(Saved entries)

= = =

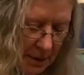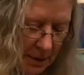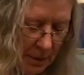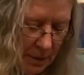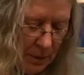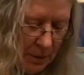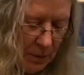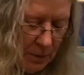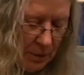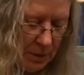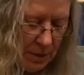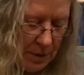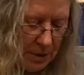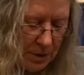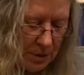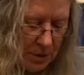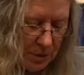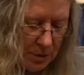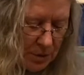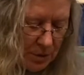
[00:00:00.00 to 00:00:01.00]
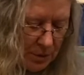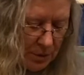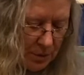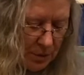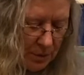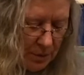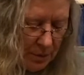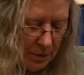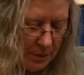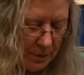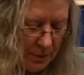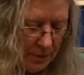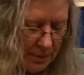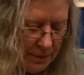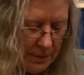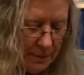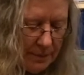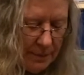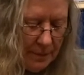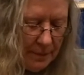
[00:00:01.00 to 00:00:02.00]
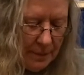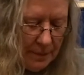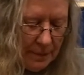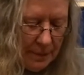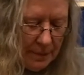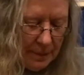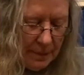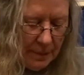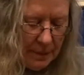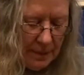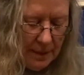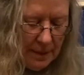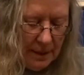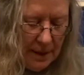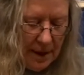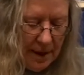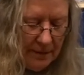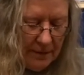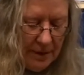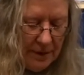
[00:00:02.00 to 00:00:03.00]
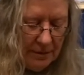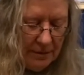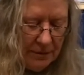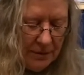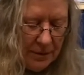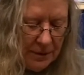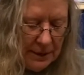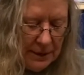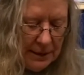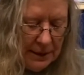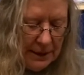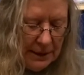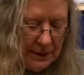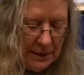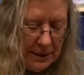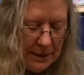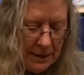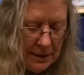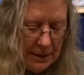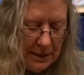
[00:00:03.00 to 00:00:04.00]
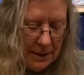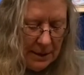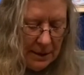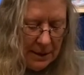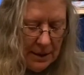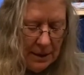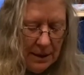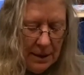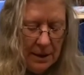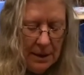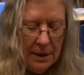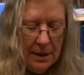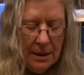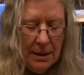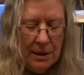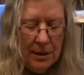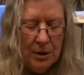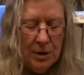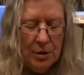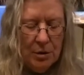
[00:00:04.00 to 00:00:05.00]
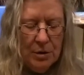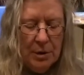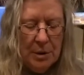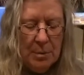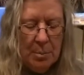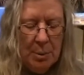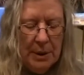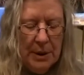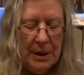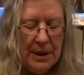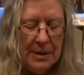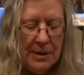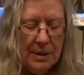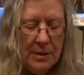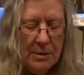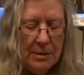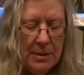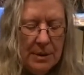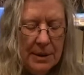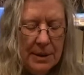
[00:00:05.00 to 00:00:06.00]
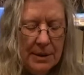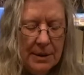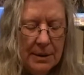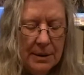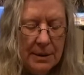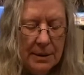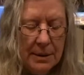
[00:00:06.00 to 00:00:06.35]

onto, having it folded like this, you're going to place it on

= = =

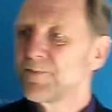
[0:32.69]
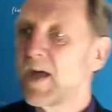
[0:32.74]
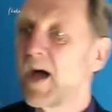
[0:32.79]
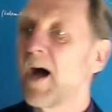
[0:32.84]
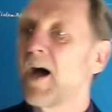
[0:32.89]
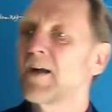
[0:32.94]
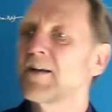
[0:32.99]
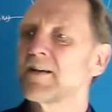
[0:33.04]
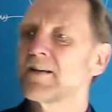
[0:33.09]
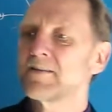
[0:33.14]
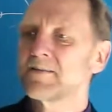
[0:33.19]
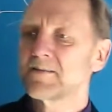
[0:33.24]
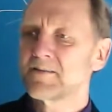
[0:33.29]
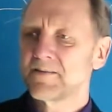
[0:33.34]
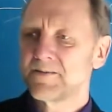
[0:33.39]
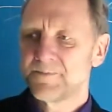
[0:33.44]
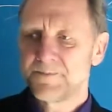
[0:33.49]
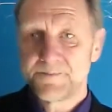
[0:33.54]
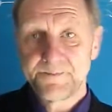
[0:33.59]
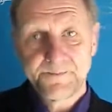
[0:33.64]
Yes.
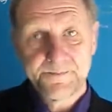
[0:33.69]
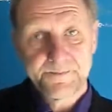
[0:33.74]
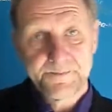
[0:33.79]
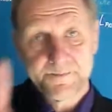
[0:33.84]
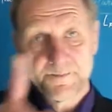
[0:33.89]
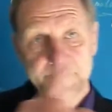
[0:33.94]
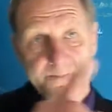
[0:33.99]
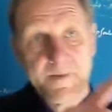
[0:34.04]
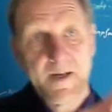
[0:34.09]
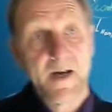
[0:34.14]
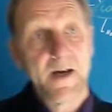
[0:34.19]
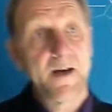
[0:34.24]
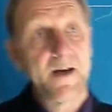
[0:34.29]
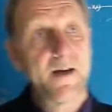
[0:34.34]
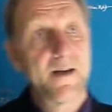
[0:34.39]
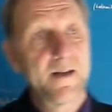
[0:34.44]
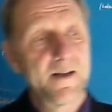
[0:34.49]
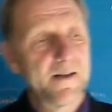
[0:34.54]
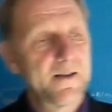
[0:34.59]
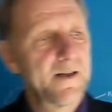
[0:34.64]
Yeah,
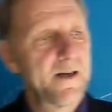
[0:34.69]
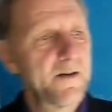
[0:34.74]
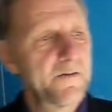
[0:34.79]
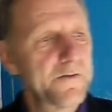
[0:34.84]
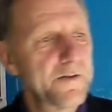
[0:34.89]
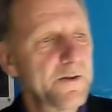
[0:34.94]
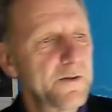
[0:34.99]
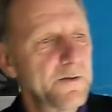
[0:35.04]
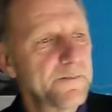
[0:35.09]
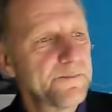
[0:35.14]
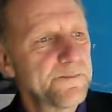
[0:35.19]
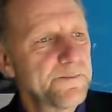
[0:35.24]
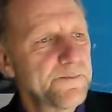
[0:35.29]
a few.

= = =

**PROBLEM STATEMENT:** The answer must be the part of the records that opens with the line containing "[00:00:00.00 to 00:00:01.00]" and closes with the line containing "[00:00:05.00 to 00:00:06.00]", reproduced exactly, with no pictures.

**ANSWER TO THE PROBLEM:**
[00:00:00.00 to 00:00:01.00]
[00:00:01.00 to 00:00:02.00]
[00:00:02.00 to 00:00:03.00]
[00:00:03.00 to 00:00:04.00]
[00:00:04.00 to 00:00:05.00]
[00:00:05.00 to 00:00:06.00]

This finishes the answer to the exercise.